* TASK OBJECTIVE:
Look below for the line with "Silent video, 12 frames per second." and the line with "Transcript: is equivalent to 1000."; repeat exactly those two lines and all lines between them, but no pictures.

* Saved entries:
━━━━

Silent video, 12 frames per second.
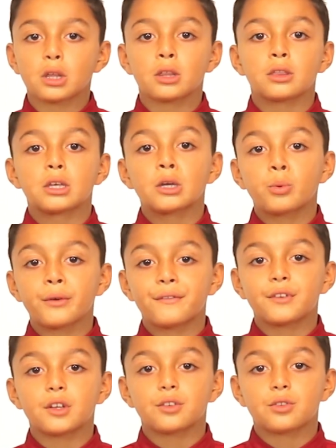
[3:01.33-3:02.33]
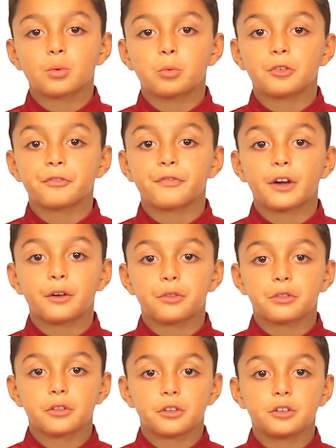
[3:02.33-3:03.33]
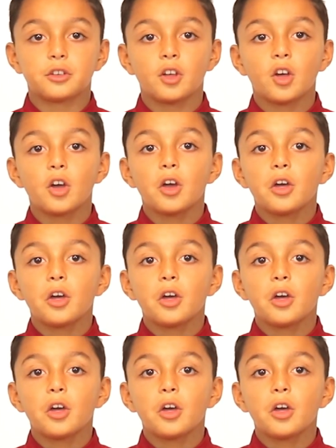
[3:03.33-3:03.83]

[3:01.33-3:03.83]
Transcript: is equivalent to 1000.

━━━━

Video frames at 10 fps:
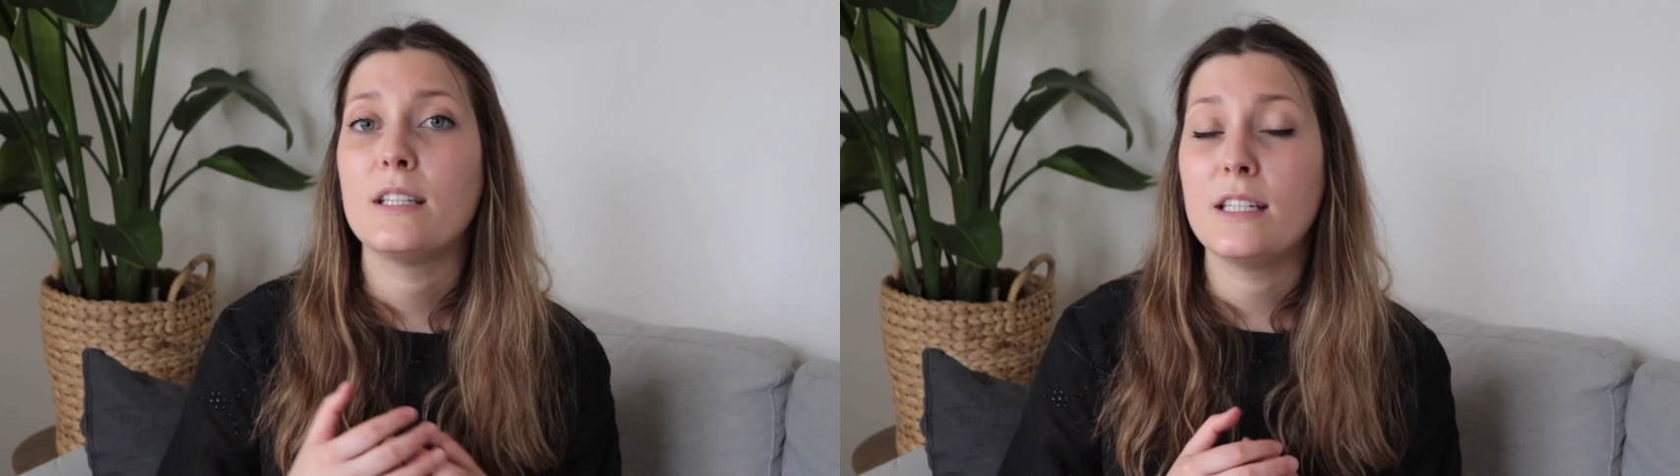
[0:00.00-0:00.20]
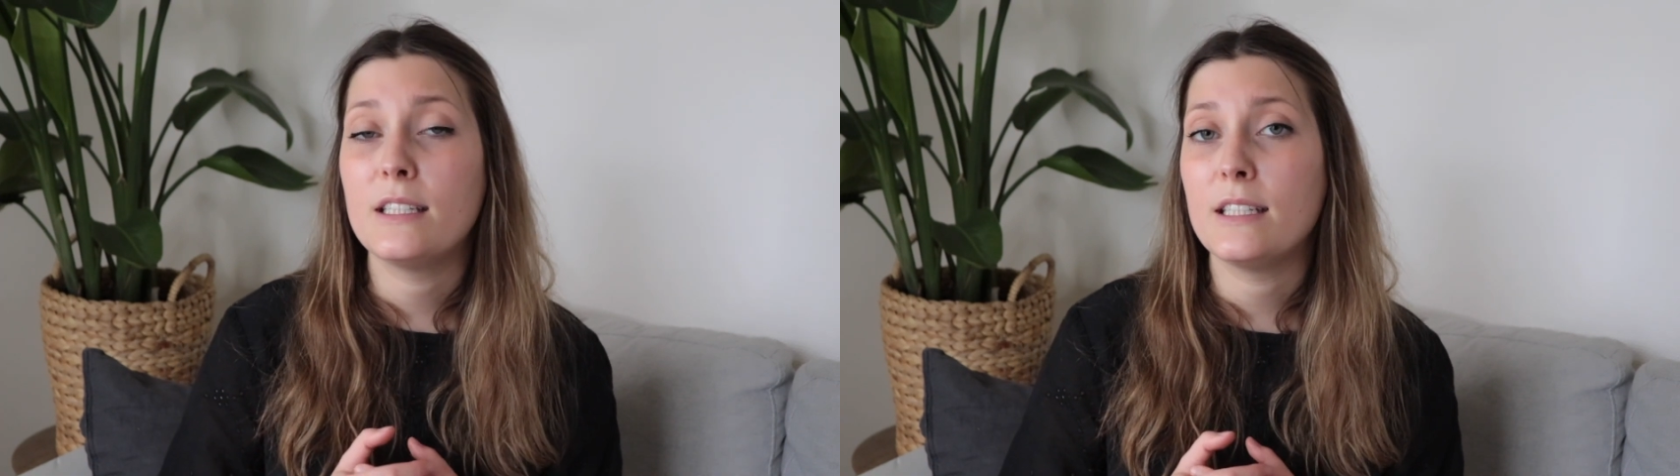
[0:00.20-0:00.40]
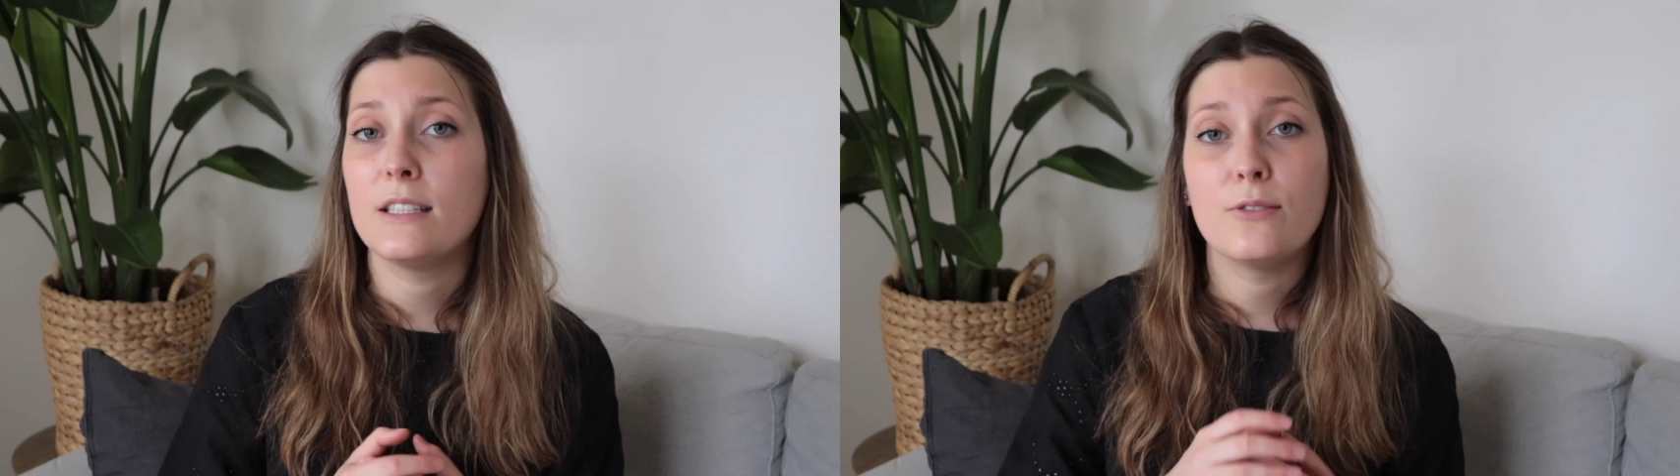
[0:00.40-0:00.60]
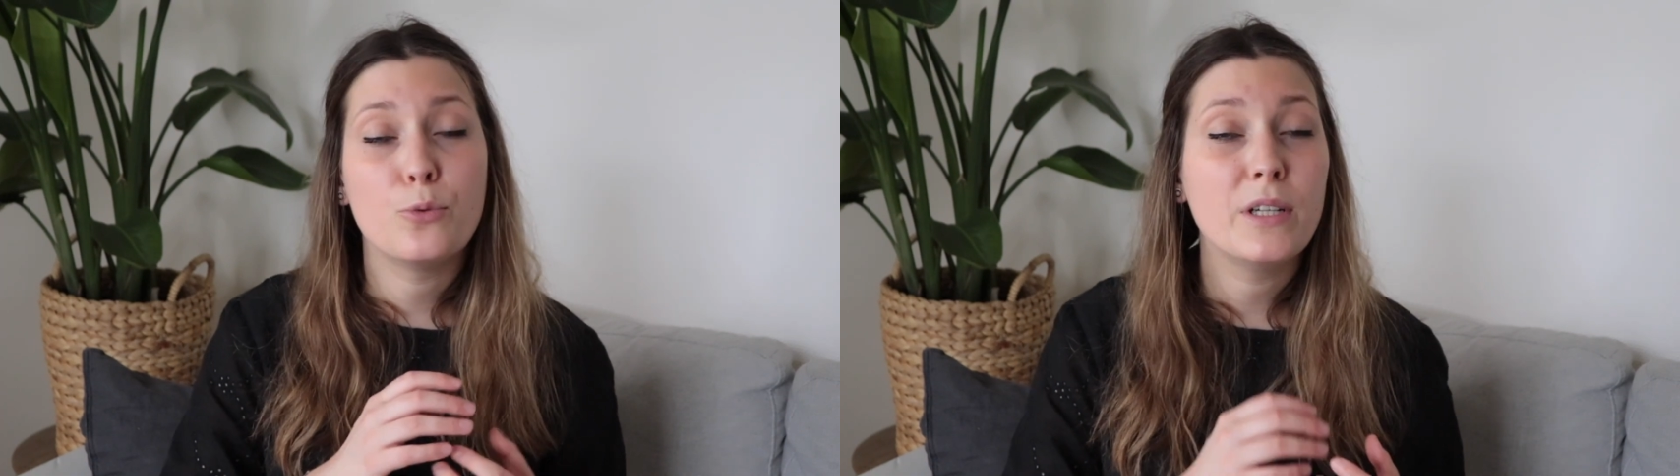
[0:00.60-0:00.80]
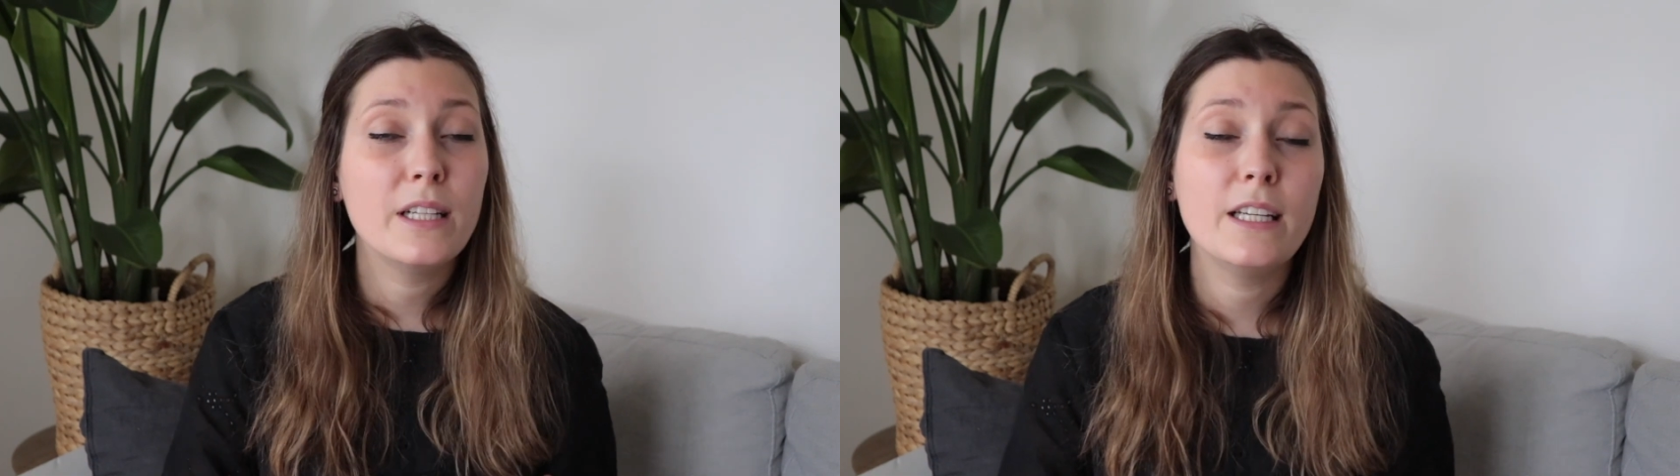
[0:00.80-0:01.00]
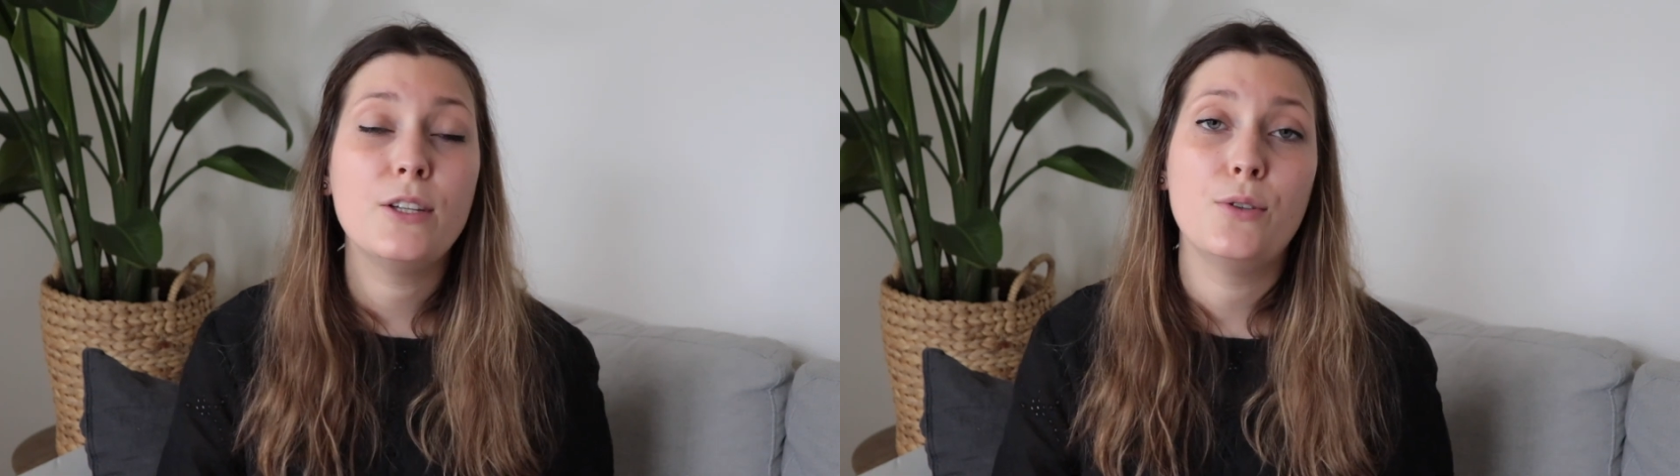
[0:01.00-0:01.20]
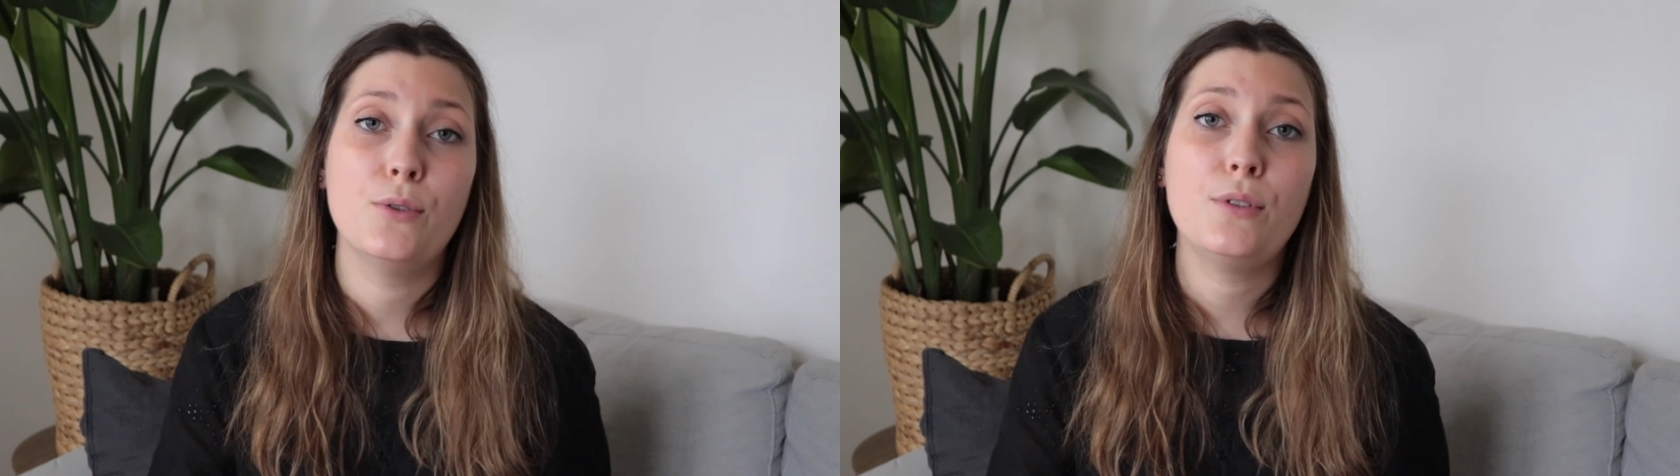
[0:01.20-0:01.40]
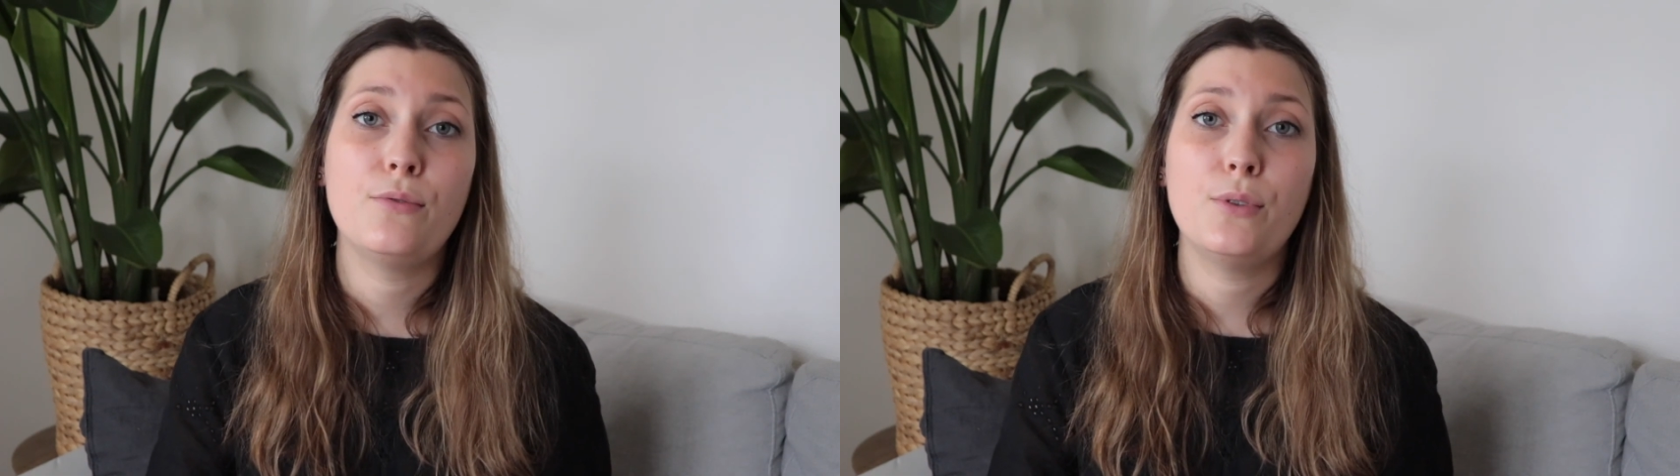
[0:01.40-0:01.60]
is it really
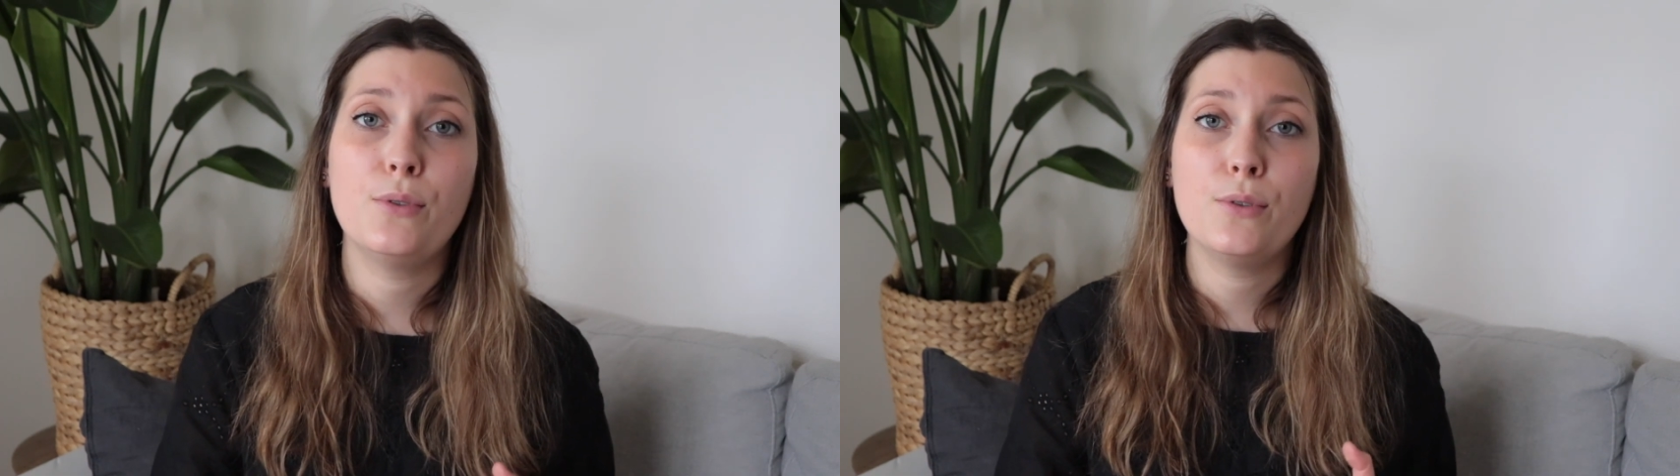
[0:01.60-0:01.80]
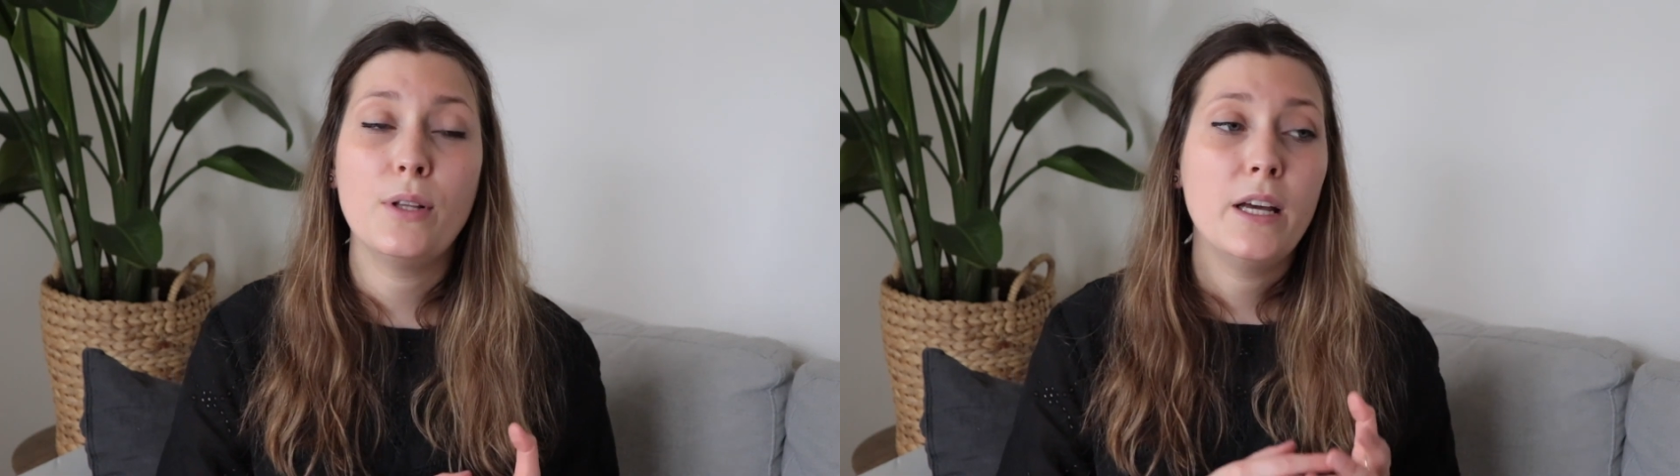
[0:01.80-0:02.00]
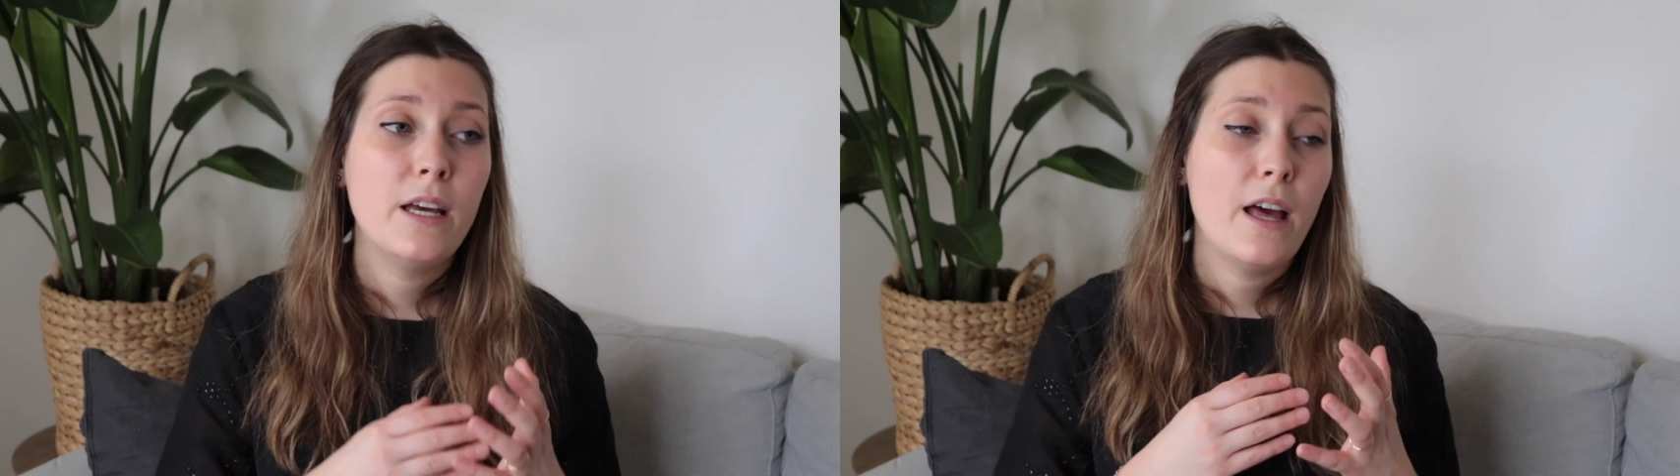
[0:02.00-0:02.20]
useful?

━━━━

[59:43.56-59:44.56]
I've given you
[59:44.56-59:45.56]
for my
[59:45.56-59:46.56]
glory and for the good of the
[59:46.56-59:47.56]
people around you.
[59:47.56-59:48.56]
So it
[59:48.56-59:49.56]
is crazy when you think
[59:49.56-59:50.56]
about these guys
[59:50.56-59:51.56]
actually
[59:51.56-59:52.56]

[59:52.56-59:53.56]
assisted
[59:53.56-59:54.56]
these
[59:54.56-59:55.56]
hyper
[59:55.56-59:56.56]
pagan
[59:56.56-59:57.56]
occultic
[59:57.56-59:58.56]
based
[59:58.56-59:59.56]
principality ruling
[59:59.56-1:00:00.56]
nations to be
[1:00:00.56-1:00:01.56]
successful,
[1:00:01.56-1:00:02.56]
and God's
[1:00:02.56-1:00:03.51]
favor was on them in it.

━━━━

* REPLY TO THE EXERCISE:
Silent video, 12 frames per second.
[3:01.33-3:02.33]
[3:02.33-3:03.33]
[3:03.33-3:03.83]

[3:01.33-3:03.83]
Transcript: is equivalent to 1000.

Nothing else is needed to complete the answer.